● **The problem**: An exact copy of all the lines below is required, with every image left out.

(Entries taken from a collection)
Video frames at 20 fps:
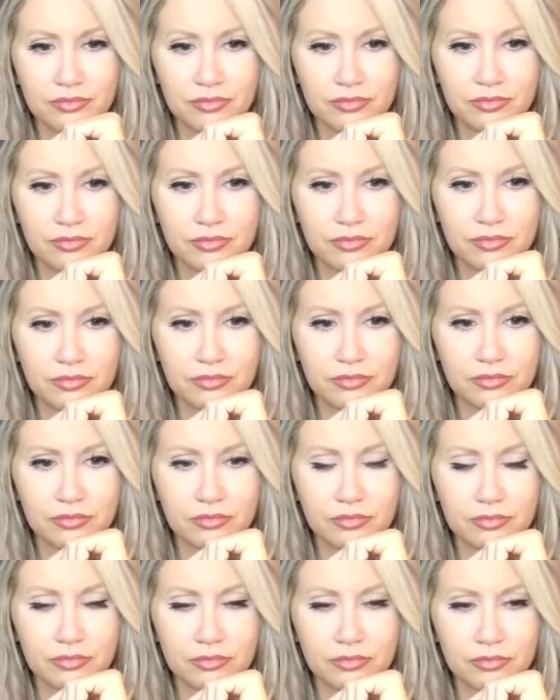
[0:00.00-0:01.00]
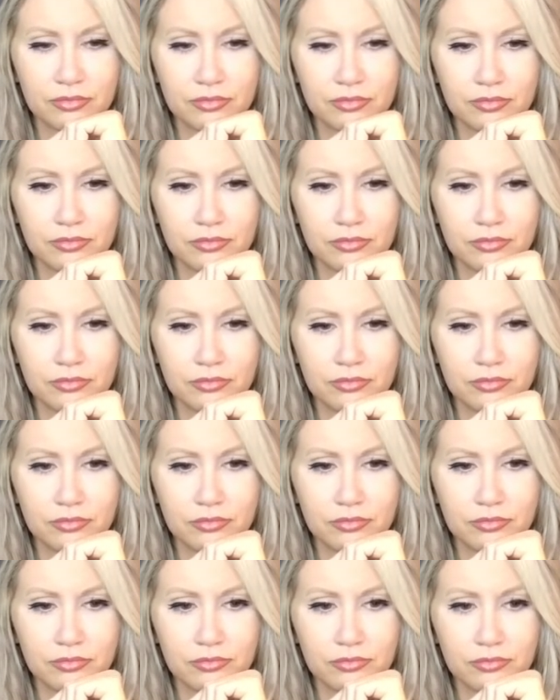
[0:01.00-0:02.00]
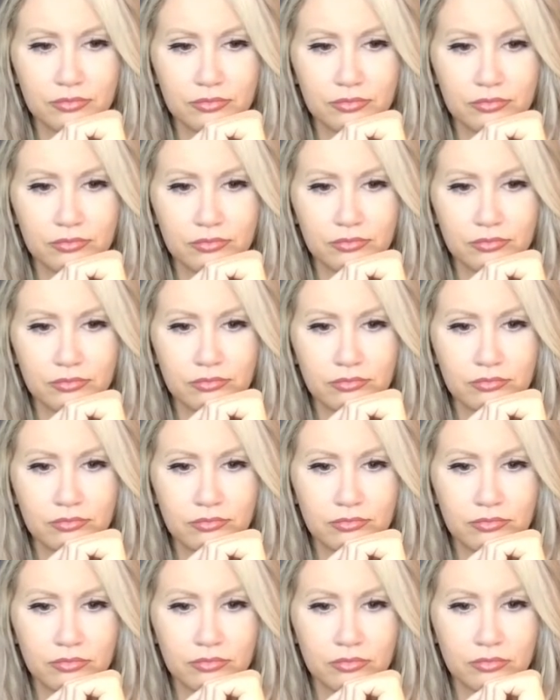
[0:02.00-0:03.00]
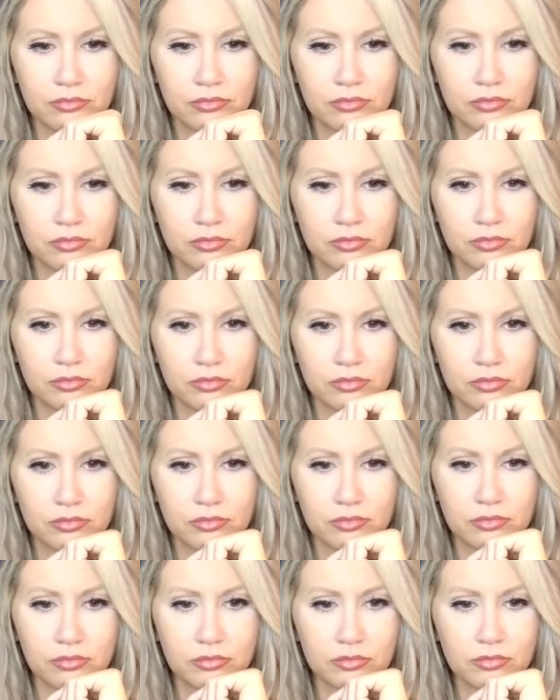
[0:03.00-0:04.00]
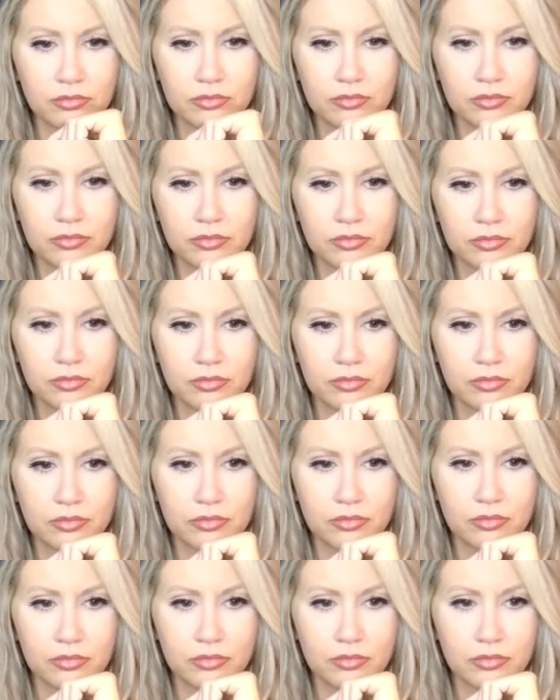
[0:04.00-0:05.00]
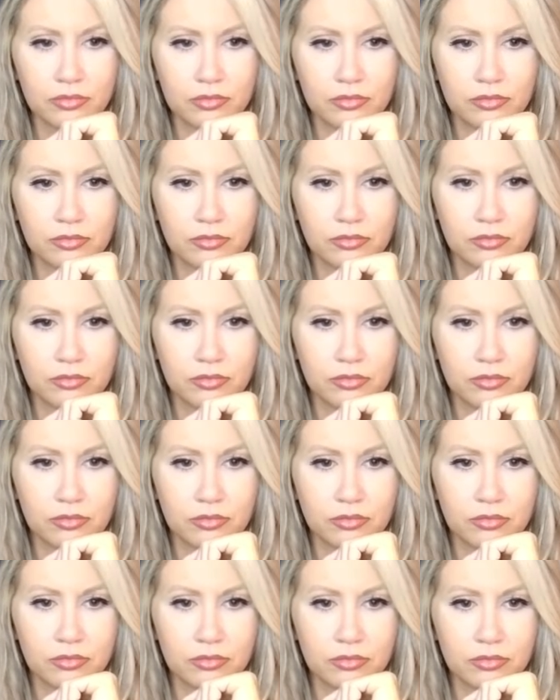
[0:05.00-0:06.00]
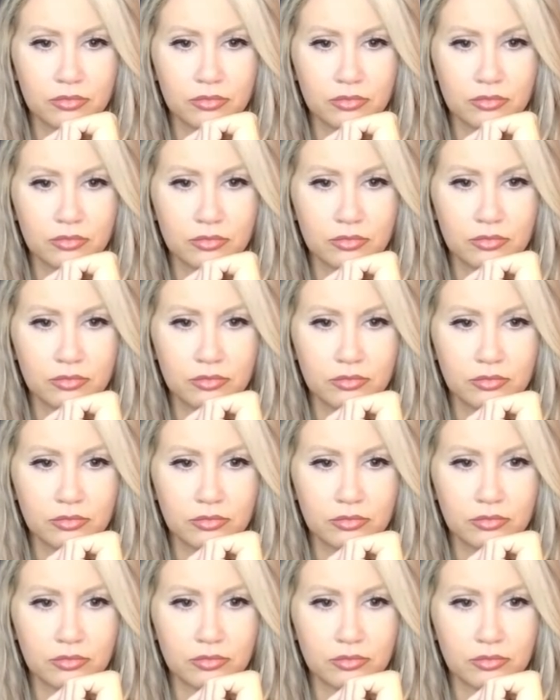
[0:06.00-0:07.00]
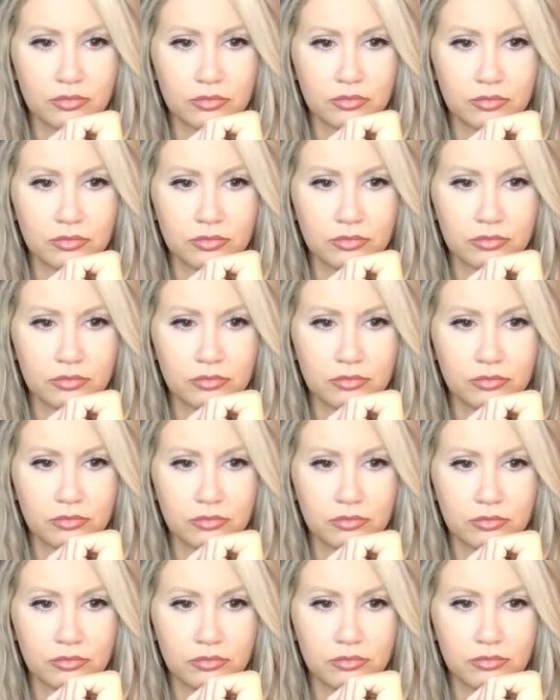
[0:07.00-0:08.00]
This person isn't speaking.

● **Result below**:
Video frames at 20 fps:
[0:00.00-0:01.00]
[0:01.00-0:02.00]
[0:02.00-0:03.00]
[0:03.00-0:04.00]
[0:04.00-0:05.00]
[0:05.00-0:06.00]
[0:06.00-0:07.00]
[0:07.00-0:08.00]
This person isn't speaking.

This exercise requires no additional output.